Mrs. Weber’s cooking class came up with the equation
\begin{equation*}
M = 1.2F^2+4F+7
\end{equation*}
to approximate the grilling time of a piece of fish depending on its thickness. Here \(M\) is the number of minutes to grill the fish and \(F\) is the thickness of the fish in inches.
(a)
If we want to make sure the fish will cook in under 20 minutes, how thick can the fish be? Set up and solve a quadratic equation to find the answer.
(b)
Repeat for 10 minutes.
9.
A company who makes electronics was doing great business in 1996, but sales quickly slid after 2000. Their sales \(M\) in millions of $ \(Y\) years from 1996 is given by the following equation
\begin{equation*}
M = 104.4+11.5Y-1.4Y^2
\end{equation*}
(Story also appears in 2.4.6)
(a)
The company decided to declare bankruptcy when sales fell below $20 billion. In what year was that? Show how to solve using the Quadratic Formula.
(b)
An analyst had suggested that they close down shop earlier, once sales were below $50 billion. In what year did sales fall that low? Show how to solve using the Quadratic Formula.
(c)
What year did sales peak (reach their highest value)?
10.
A kangaroo hops up in the air (and out) from a 10 foot cliff. Her height above the ground, \(K\) feet, after \(T\) seconds is given by the equation
\begin{equation*}
K = 10 + 5.2T - 4.88T^2
\end{equation*}
(a)
Calculate the missing values in the table.

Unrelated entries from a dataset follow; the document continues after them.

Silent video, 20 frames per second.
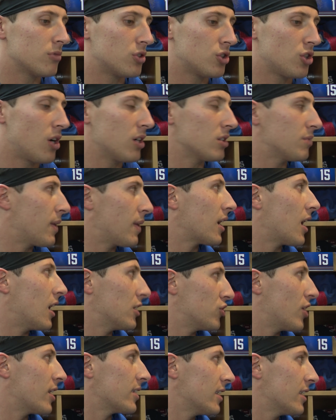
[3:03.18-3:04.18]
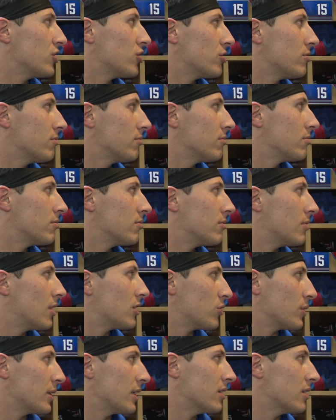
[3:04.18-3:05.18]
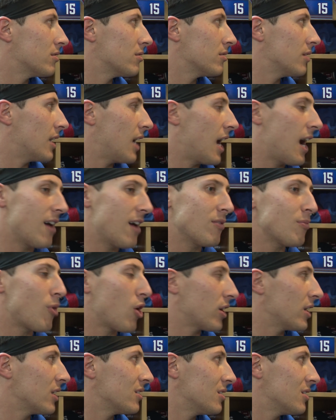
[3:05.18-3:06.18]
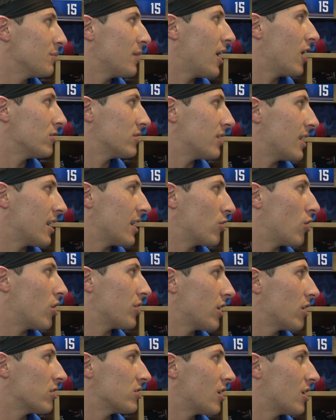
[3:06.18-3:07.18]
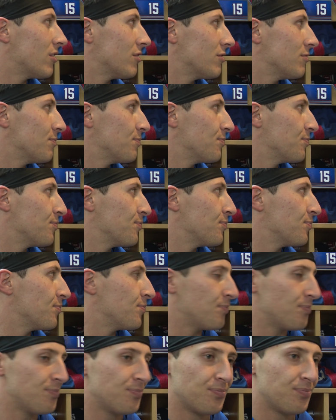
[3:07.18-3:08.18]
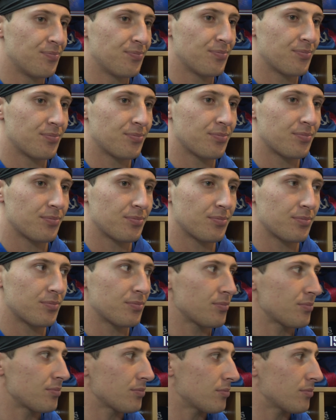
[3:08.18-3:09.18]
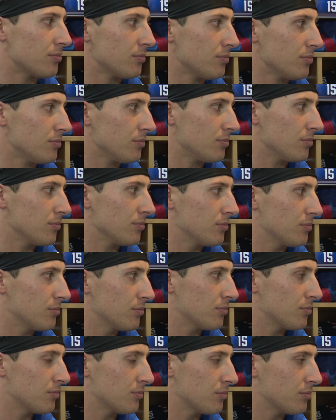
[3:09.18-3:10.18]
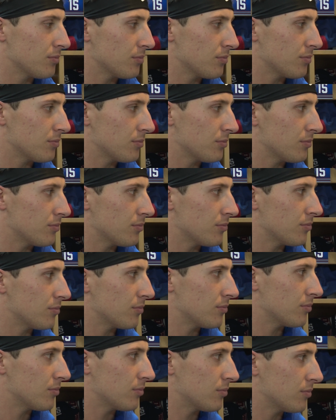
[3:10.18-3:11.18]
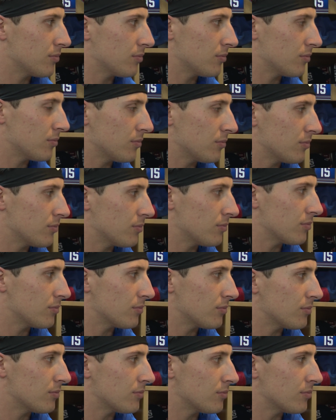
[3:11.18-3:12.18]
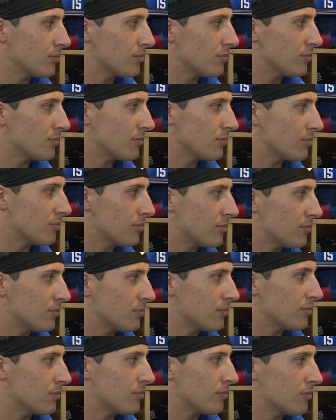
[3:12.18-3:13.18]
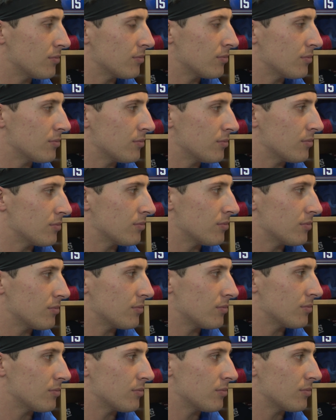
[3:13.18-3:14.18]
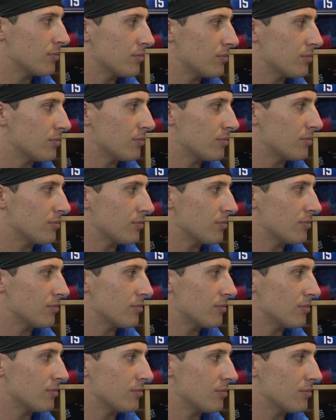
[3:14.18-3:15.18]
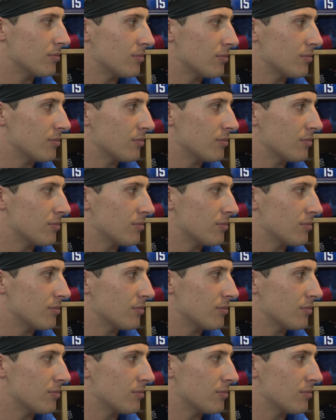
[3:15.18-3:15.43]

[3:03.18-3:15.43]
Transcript: Sean is my contract agent. That's what he is. And I have a marketing team now to handle all the other stuff. Connor, what have, what have you learned about popularity and sudden fame and how things have changed in a month and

| T | 0 | 0.3 | 0.6 | 0.9 | 1.2 | 1.5 |
| K | 10 | 11.1208 | 11.3632 | 6.82 |
(b)
According to this equation, how high up in the air does the kangaroo get? Choose the appropriate value to plug into the equation.
(c)
When does the kangaroo land on the ground? Set up and solve an equation.
(d)
If she jumps up, but not out, when will she land on the cliff itself again, assuming the same equation holds?